ANOTHER Covid lockdown has NOT been ruled out as a last resort to tackle Omicron – but Sajid Javid insisted we must “learn to live” with Covid.
Formally announcing the latest restrictions to MPs, the Health Secretary was grilled if we should expect a further winter squeeze.
Tory MP Richard Drax asked if the minister could rule out a return to the full-blown lockdowns that shut down Britain three times during the pandemic.
Dodging the question Mr Javid said: “No one wants to see those kind of measures.
“Covid is with us to stay and we need to learn to live with it and the best way we can do that is with the primary form of defence the vaccination programme.
“We’re absolutely right to put the booster programme on steroids because that will really help us.”
Ministers have long hinted that a mutation that evades our crop of vaccines could force them to smash the panic button of another lockdown.
However the government is stressing that Brits should not be ditching Christmas plans and hope to ease the restrictions in three weeks.
Speaking in the Commons this afternoon Mr Javid said that “we won’t keep measures place for a day longer than is necessary.”
The Health Sec said the best way to avoid future curbs was to be vigilant and sign up for booster jabs, which were extended to all over-18s today.
He said: “Our nation has come so far down our road of recovery, but we always knew that there’d be bumps in the road. But this is not a time to waver.
“It’s a time to be vigilant and to think about what each and every one of us can do to slow the spread of this new variant.
“Getting a jab when the time comes, following the rules that we’ve put in place and getting rapid, regular tests.
“If we all come together once again, then we can keep this virus at bay and protect the progress that we have made.”

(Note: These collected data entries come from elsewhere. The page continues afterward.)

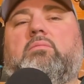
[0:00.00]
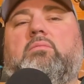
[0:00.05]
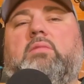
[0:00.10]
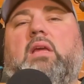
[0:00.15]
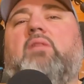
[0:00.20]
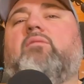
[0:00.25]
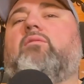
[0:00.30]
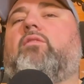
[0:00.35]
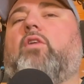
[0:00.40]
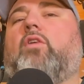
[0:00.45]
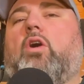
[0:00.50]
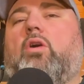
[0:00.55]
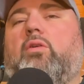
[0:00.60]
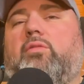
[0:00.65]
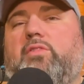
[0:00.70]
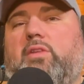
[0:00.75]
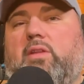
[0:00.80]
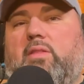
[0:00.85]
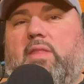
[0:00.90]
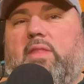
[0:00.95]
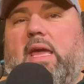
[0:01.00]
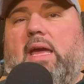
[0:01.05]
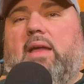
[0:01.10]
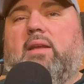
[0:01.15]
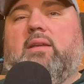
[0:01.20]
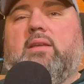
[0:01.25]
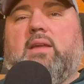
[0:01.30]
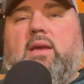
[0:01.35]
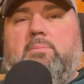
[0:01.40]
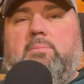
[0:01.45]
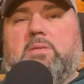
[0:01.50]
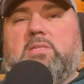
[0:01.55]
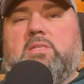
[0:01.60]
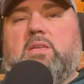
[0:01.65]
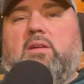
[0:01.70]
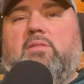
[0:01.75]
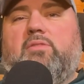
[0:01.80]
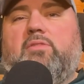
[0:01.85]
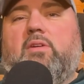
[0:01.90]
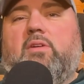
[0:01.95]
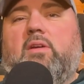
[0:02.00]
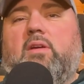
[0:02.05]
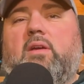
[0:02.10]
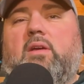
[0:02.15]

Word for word: involved in that type of stuff.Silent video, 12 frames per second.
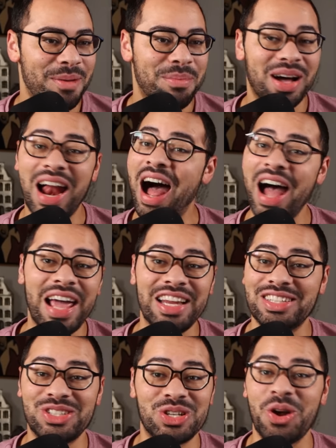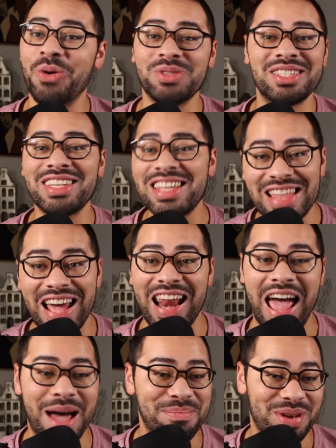But I don't see that
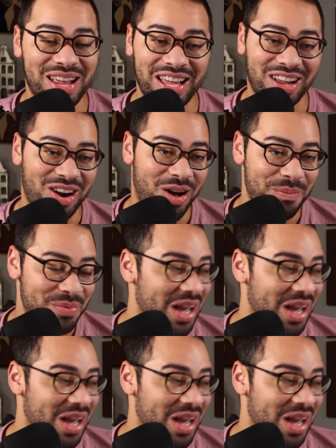happening at all.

The former head of the government’s vaccine taskforce was optimistic our jabs would beat back Omicron, of which 11 cases have now been discovered in the UK.
Clive Dix told the BBC: “All the data says that even the Delta variant, the main one that’s circulating at the moment, we don’t get serious illness, and we don’t get as many people dying.
“It is working – which is the most important thing. It’s close to impossible that the vaccines won’t work against it.”